▸ The records

_____

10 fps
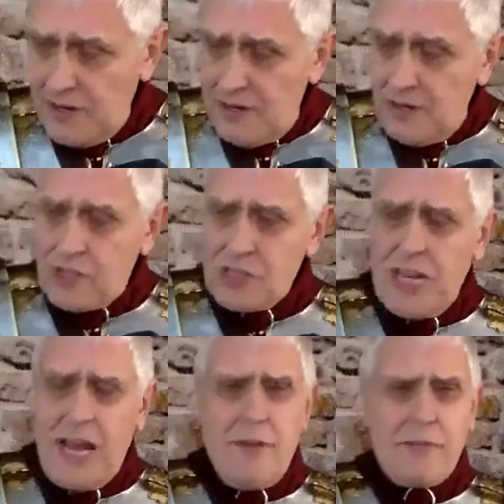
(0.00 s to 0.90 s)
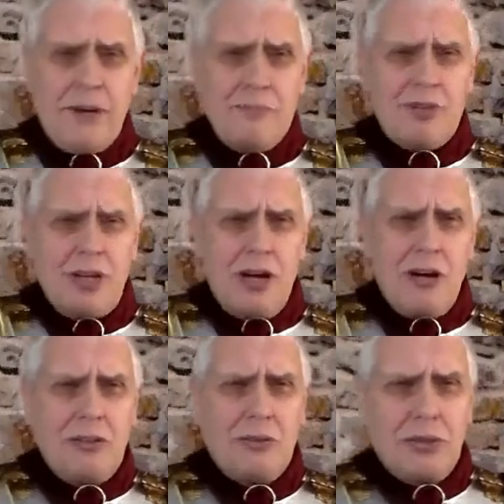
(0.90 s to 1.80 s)
your slave comes
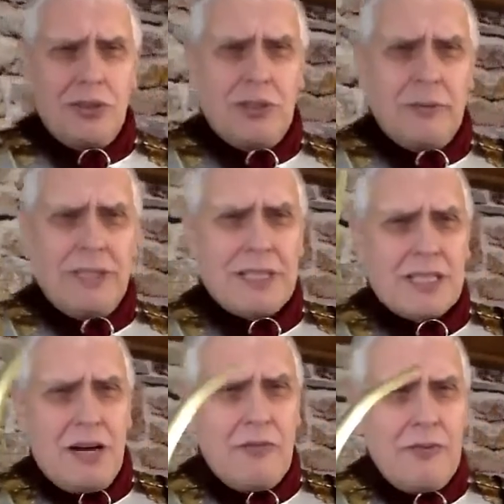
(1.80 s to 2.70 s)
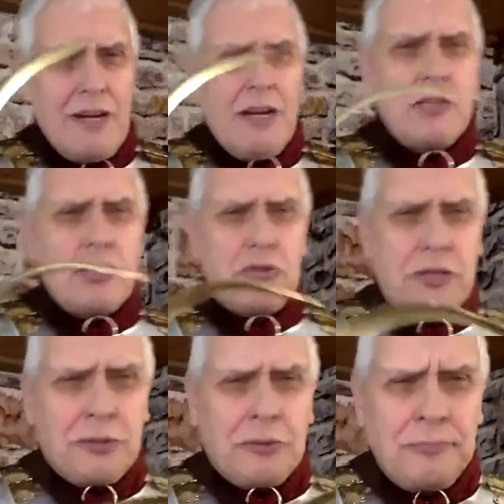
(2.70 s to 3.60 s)
along, or you do it yourself, a
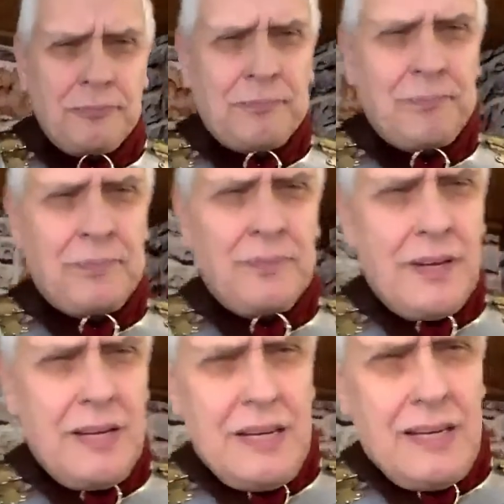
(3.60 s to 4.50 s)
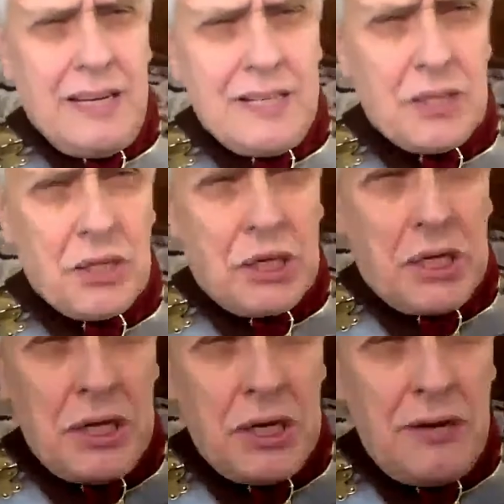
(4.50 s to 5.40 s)
striggle. It's a
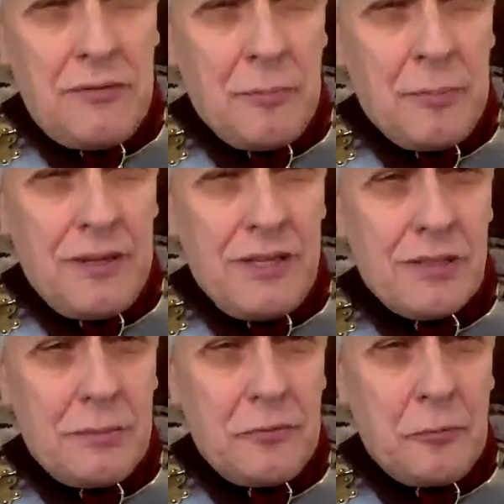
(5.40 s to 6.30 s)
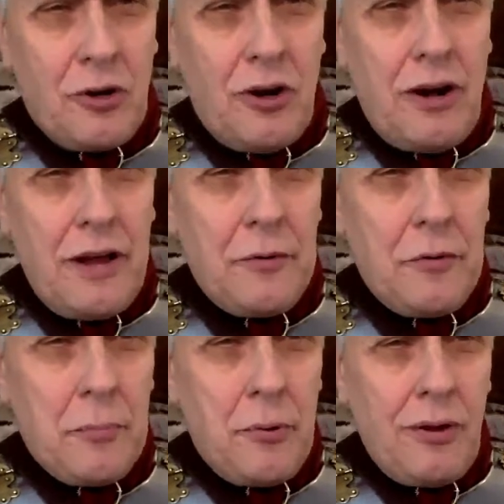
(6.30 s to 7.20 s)
curved piece, some of them were iron or
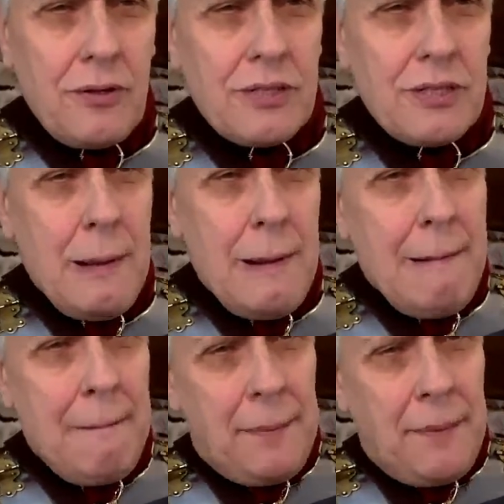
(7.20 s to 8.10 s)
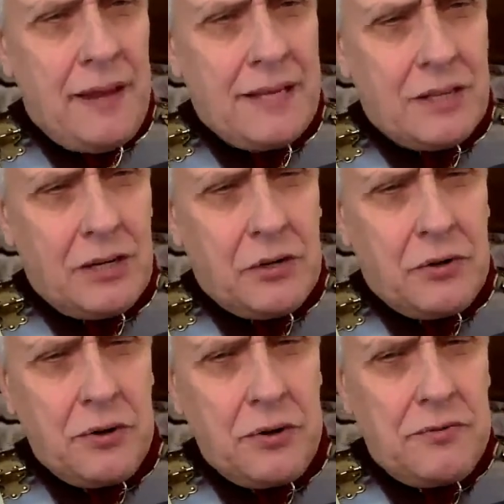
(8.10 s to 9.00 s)
bronze. It's got a
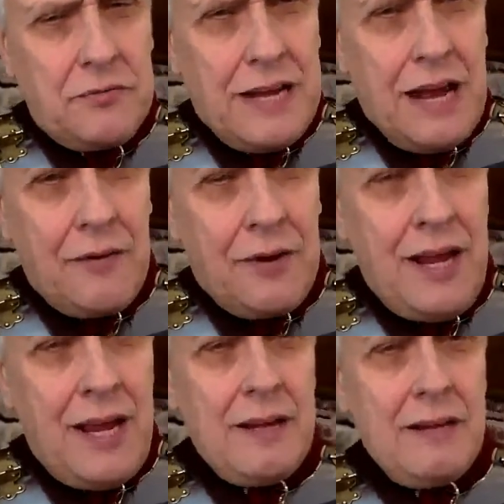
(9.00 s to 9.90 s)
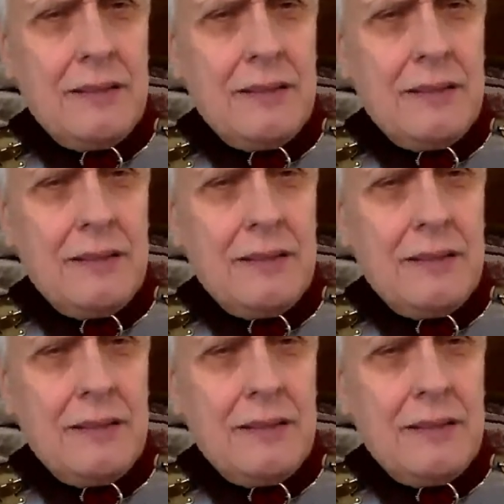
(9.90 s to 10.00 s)
groove down here,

_____

▸ Exercise description
Write out all the entries again, word for word, and print no images.

▸ Answer section
10 fps
(0.00 s to 0.90 s)
(0.90 s to 1.80 s)
your slave comes
(1.80 s to 2.70 s)
(2.70 s to 3.60 s)
along, or you do it yourself, a
(3.60 s to 4.50 s)
(4.50 s to 5.40 s)
striggle. It's a
(5.40 s to 6.30 s)
(6.30 s to 7.20 s)
curved piece, some of them were iron or
(7.20 s to 8.10 s)
(8.10 s to 9.00 s)
bronze. It's got a
(9.00 s to 9.90 s)
(9.90 s to 10.00 s)
groove down here,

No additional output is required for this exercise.